Experts predicting a “tsunami of viruses” as operating system support ends.
Let’s face it, the media loves a technical disaster story. In 2000 we had Y2K, and a plethora of security breaches and viruses and worms (Remember Nimda?) that seem to never be as big as what we are told they will be. These items caused lot of inconvenience and in some cases some serious damage but nothing that wasn’t patched, and repaired. We adapted, learned and moved on. So why should we get concerned about XP end of life when other technical “disasters” that either happened or were looming turned out to be much ado about nothing? It’s simple really. The people in charge of updating, patching and preventing are not going to be doing it anymore as of April 8, 2014.

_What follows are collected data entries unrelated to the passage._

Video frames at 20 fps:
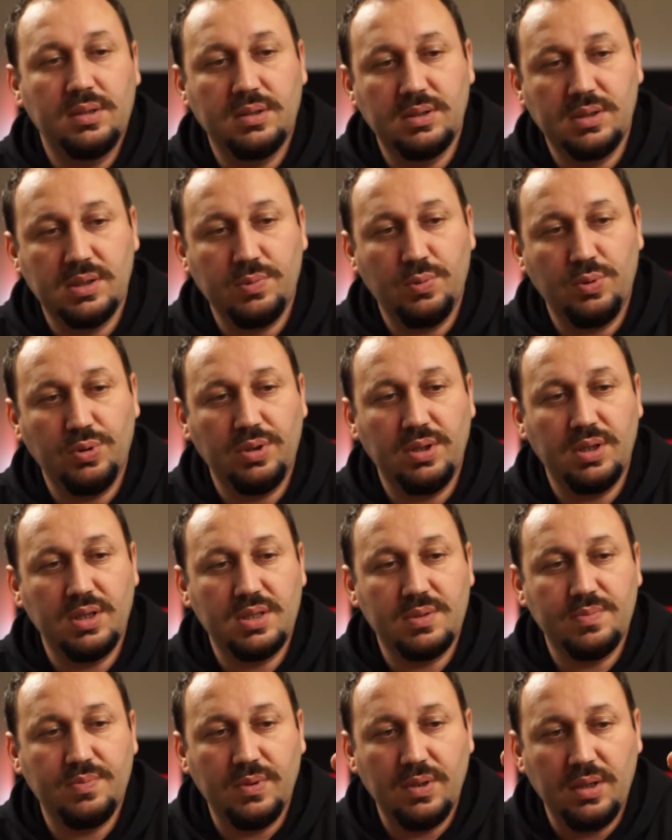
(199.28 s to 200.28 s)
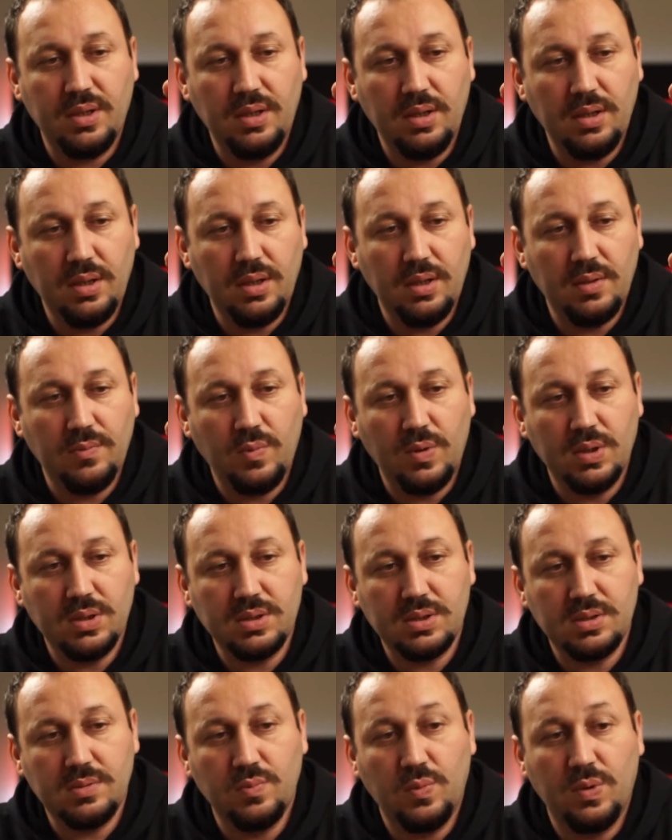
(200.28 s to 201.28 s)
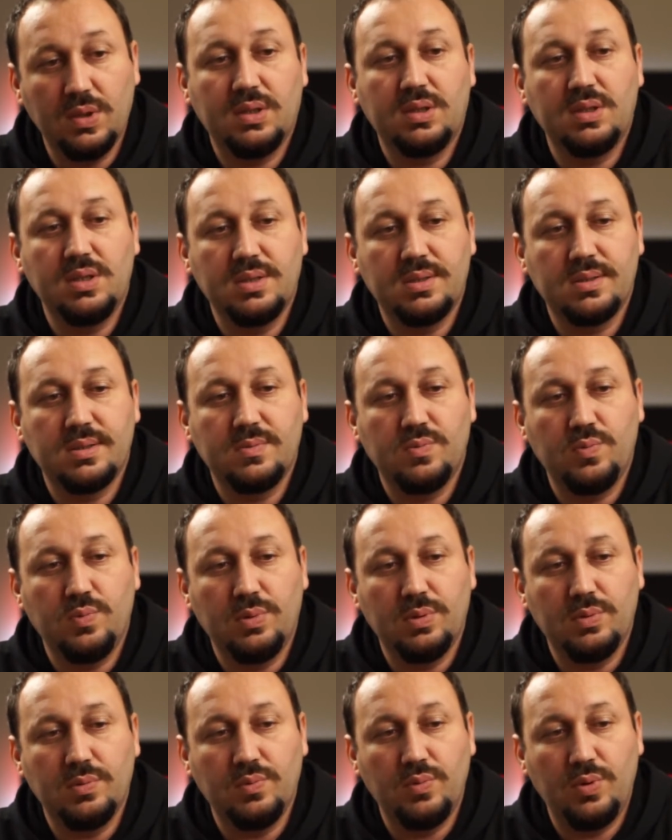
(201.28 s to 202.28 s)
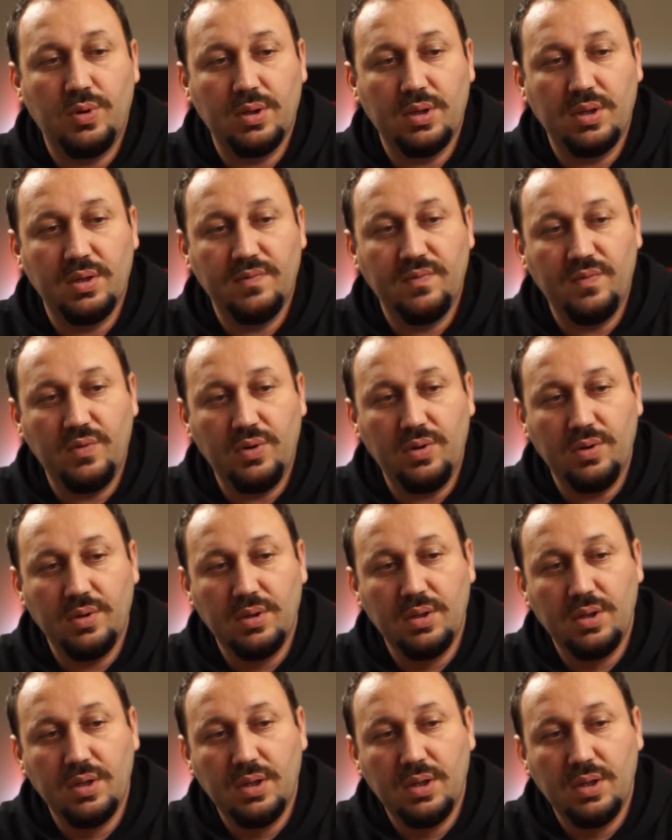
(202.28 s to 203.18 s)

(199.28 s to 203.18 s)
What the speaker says: just want to explain what is working for.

XP is still being updated and security holes are still being patched. Between January 1 and March 30 of 2013 Microsoft released patches for 34 security vulnerabilities 28 of these were network related. So without these patches there were 28 ways a hacker could have created something to harm systems running on the XP Operating system. The Windows XP operating system in April is going to be “as is” there will be no more patching, no more updates. This will make the machines that are currently operating on Windows XP vulnerable and a soft and relatively easy to exploit target. Even currently with patches, the malware infection rate for a Windows XP machine is over 2 times greater than that of Windows 7 machine and it will get worse. Additionally with the install base for Windows XP being as high as 43% from some reports, XP will be a major target of those looking to exploit systems for financial gain. Additional reports even speculate that more sophisticated groups are withholding code in hopes that the vulnerabilities they have discovered remain unpatched after end of life in April. For more information read Microsoft’s own Security Intelligence Report
For most Point of Sale customers on a modern touch screen point of sale system the problem is not the front of house POS system. Many but not all run XP embedded which has another couple of years of life with end of life set for that on December 31, 2016. The issue is in the back office computers. Many back office systems even those deployed in the last few years run XP Pro and most are exposed to the internet. Firewalls, PCI compliance and other solutions can only protect so far and an outdated system like this is likely to cause you to fall out of PCI compliance no matter what other safeguards are in place.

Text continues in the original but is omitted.